Preparing for your consultation with a litigation attorney
As an experienced Litigation Attorney, I am often asked a question which seems simple but isn’t: “Do I have a case?” Unfortunately, the answer to this is always complex. It is dependent on what happened, how you will prove it, what you want if you win, and whether it’s economically worth it to pursue a lawsuit. People often pick up the phone and start calling attorneys before they have these basic questions answered in their heads. They shouldn’t. Having the answers to these questions will help you explain your side and help the litigation attorney evaluate whether you “have a case.”
1. What happened?
The first thing you need to get clear in your mind is what exactly happened. This is the part that actually is pretty simple. Were you assaulted? Did you pay someone to build a deck and they did a bad job? Were you in a car accident? Whatever it was that happened, try to remember the details and write them down. And don’t just think about the event itself, try and remember what led up to the problem and what occurred after. If you have a written account, you can provide that to any litigation attorney that you consult.
2. How will you prove it?
An experienced litigation attorney knows that the old cliché that there are two sides to every story is true. If you’re considering suing, you need to think about what the other party is going to say as well as your side of the story. Also think about how you’re going to prove your side. Will there be objective evidence or will it be your word against theirs?

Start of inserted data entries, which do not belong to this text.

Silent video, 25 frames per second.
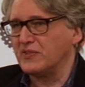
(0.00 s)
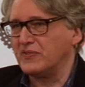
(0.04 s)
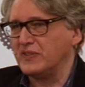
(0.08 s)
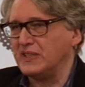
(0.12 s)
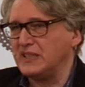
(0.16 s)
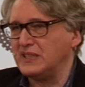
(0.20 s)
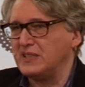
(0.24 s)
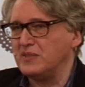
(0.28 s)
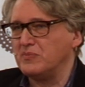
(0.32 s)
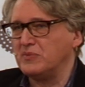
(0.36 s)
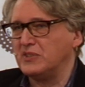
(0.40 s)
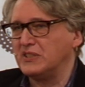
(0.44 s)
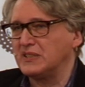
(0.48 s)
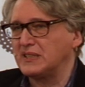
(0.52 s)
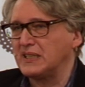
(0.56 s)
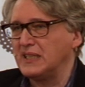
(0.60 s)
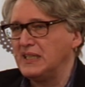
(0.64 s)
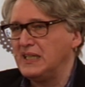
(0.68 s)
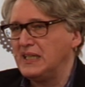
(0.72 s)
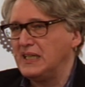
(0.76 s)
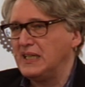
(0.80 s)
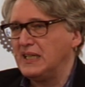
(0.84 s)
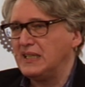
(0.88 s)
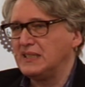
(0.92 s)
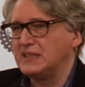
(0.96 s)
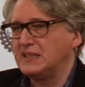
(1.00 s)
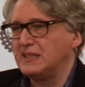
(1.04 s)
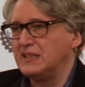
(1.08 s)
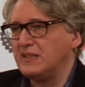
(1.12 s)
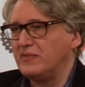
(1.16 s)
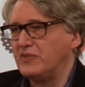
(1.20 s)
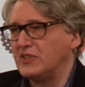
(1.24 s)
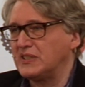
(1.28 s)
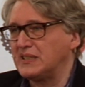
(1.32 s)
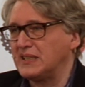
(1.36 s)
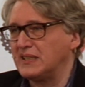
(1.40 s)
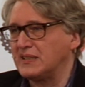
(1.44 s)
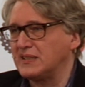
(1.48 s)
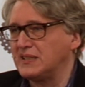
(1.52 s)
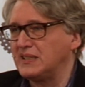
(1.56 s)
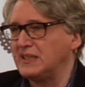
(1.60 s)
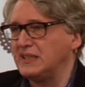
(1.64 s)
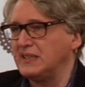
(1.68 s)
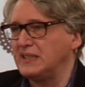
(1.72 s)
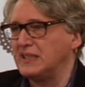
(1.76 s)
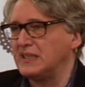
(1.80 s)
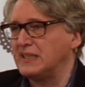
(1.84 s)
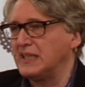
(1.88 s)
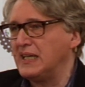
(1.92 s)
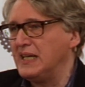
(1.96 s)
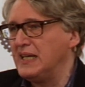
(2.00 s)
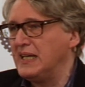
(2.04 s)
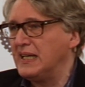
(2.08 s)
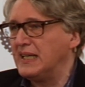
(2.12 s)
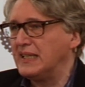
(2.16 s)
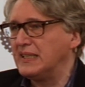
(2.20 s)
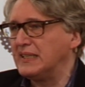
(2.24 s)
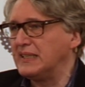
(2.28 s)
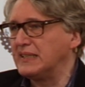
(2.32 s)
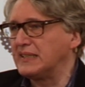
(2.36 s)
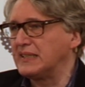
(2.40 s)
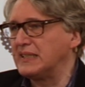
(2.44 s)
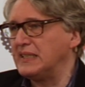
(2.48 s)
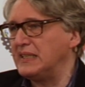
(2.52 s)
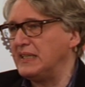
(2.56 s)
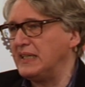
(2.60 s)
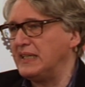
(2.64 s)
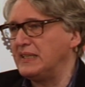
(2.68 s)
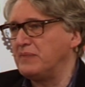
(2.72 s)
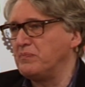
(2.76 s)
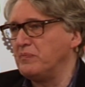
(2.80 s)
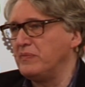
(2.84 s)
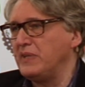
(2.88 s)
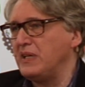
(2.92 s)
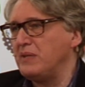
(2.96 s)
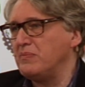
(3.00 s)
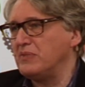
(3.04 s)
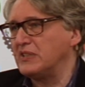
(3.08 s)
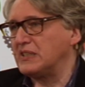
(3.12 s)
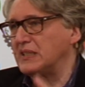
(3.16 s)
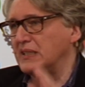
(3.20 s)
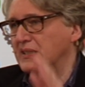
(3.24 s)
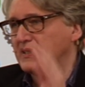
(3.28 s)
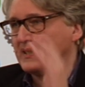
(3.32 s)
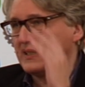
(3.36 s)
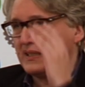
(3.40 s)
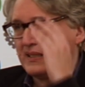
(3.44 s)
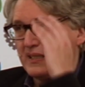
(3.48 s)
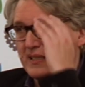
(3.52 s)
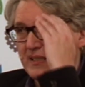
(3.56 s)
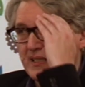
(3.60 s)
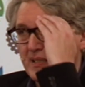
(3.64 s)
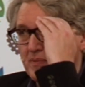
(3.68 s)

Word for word: of animals. It never succeeded. It maybe succeeded a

I always ask potential clients what evidence there might be to support their claim. Perhaps there are text messages, emails, or cashed checks. Nowadays, it is increasingly common for there to be audio or video recordings. If the dispute is primarily over a contract, then it should be obvious that a copy of the signed contract is a necessity. These things are important because they are objective. If the documents are proven to be real (or “authenticated” in legal terms), then there is little dispute about what they say. And they let a judge or jury come to a conclusion on their own.
If there isn’t objective evidence, then the case is simply your word against theirs. Although this type of case is easy to bring into court–because there is very little evidence to present–it is harder to win.

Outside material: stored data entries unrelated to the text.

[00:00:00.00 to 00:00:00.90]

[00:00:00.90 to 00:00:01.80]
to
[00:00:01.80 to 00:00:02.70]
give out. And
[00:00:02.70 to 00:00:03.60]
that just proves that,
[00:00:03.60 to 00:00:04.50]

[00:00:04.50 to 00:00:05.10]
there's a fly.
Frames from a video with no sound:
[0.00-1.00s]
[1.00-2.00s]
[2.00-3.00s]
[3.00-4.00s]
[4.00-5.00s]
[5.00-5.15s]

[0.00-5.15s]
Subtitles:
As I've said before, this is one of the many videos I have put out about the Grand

3. What do you want if you win?
It’s surprising, but people often don’t have an answer when I ask them what they would want if they win their lawsuit. Usually they just say “money.” That’s a given, of course. But the real question is, why do you think you’re entitled to money? Sometimes the answer is obvious. Other times, it isn’t. For example, if you paid a contractor to build a deck for you and they took your money and ran then you’d want the full amount back. But if they built a deck that you weren’t satisfied with you might not want a full refund. You might want them to fix the parts you are unsatisfied with.
In some cases, the measure of damages can get murkier. Take an assault and battery case as an example. If someone hit you and you had to go the hospital then they might be responsible for reimbursing you for your medical bills. But are they also required to reimburse you for the pain and suffering that resulted from the assault? Maybe. The amount plaintiffs receive can vary greatly from case to case. Just like the question of whether you win at all, the question of how much you will recover will be based on what you can prove. How will you prove to the judge or jury that you suffered? These are all things that you should think about before consulting with a litigation attorney.

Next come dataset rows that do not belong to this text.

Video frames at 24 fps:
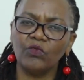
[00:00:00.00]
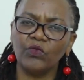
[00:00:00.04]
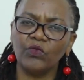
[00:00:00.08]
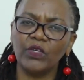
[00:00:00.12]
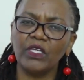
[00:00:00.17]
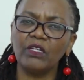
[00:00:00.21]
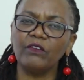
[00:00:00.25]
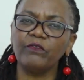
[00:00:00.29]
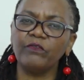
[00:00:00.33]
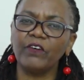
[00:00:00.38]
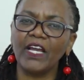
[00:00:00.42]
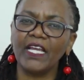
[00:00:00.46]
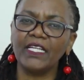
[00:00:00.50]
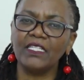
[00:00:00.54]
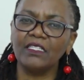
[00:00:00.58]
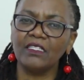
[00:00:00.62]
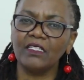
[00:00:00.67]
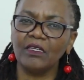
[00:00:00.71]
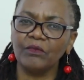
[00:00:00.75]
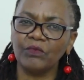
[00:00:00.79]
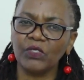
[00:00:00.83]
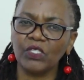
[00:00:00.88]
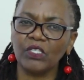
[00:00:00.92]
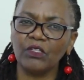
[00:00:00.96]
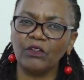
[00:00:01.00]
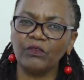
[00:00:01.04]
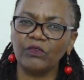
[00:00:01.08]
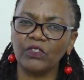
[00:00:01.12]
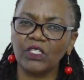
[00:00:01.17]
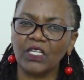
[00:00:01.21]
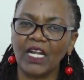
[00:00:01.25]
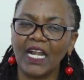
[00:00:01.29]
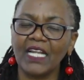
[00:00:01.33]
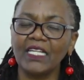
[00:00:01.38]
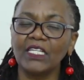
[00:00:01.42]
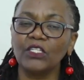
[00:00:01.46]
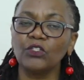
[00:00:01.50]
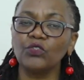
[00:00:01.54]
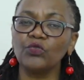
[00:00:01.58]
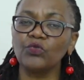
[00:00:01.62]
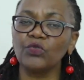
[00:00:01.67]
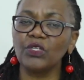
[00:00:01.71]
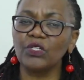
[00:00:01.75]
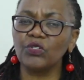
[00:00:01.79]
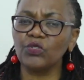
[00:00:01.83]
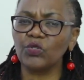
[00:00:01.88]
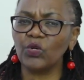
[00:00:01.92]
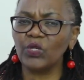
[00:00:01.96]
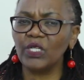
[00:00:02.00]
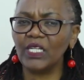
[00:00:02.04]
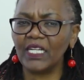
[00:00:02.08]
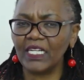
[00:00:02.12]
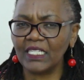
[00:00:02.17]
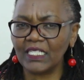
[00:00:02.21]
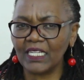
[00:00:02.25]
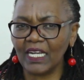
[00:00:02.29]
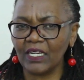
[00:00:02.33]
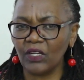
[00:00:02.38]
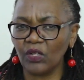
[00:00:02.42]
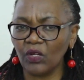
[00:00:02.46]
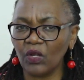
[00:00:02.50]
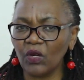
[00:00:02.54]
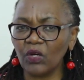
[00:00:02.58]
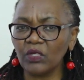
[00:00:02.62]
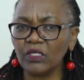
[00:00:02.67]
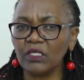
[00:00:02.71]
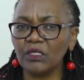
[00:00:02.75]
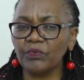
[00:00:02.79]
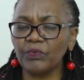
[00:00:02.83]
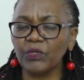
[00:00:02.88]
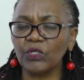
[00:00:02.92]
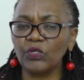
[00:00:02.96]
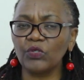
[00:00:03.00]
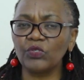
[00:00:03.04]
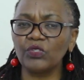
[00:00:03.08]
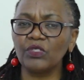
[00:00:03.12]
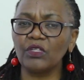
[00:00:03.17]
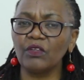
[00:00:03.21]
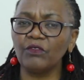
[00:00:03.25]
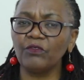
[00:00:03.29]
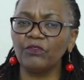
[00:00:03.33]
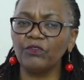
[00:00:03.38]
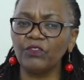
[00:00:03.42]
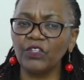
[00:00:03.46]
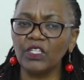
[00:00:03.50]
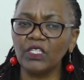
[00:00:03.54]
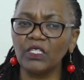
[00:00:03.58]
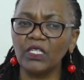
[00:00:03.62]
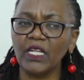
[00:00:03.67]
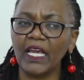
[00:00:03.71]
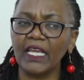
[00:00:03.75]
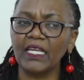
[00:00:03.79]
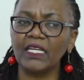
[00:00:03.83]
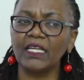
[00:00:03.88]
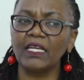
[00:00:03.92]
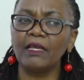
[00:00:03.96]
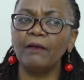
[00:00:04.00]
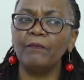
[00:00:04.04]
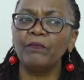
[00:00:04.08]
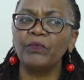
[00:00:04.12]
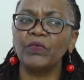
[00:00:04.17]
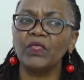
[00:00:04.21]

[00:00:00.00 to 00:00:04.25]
will find themselves running to the toilet a lot because they feel like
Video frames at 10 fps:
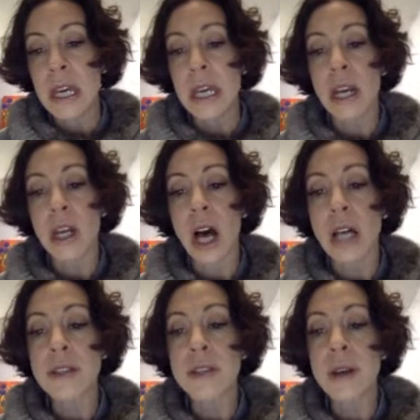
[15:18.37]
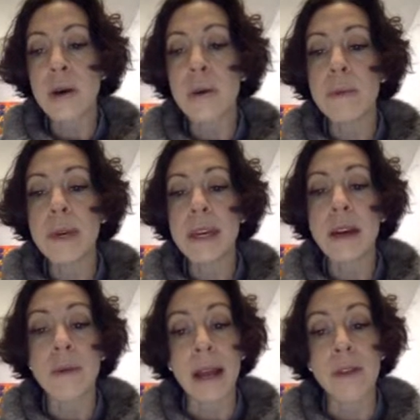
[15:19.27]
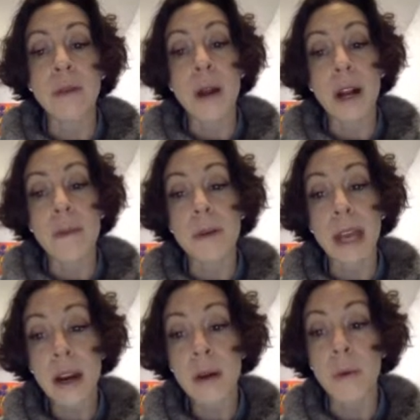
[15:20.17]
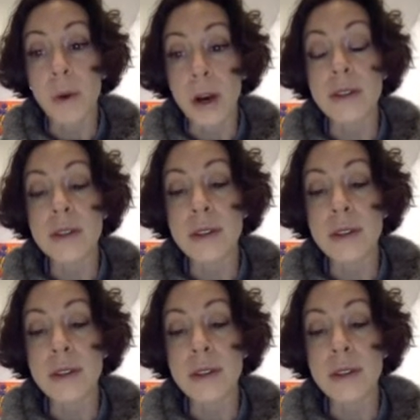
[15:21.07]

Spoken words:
It could also be around the Remarkable Care Awards.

4. Is it worth your time and money to sue?
The final thing you need to think about is whether it is worth your time and money to sue. This is a purely economic question. Litigation costs money and the fees can quickly add up. I tell people quite frankly that if your argument is over a small amount of money, such as anything under $5000.00, then it is almost never worth it to hire an attorney. You should first try to settle the argument with the other party. If you can’t do that, then you can take them to small claims court. In Virginia, small claims court can handle any dispute where the amount of money in issue is less than $5000.00. A helpful pamphlet explaining small claims court procedures can be found here.
If your claim is for an amount greater than $5000.00 then it might be worth it to consider hiring a litigation attorney to handle your case. If you answer these questions for yourself before contacting an attorney, you’ll be well ahead of the game.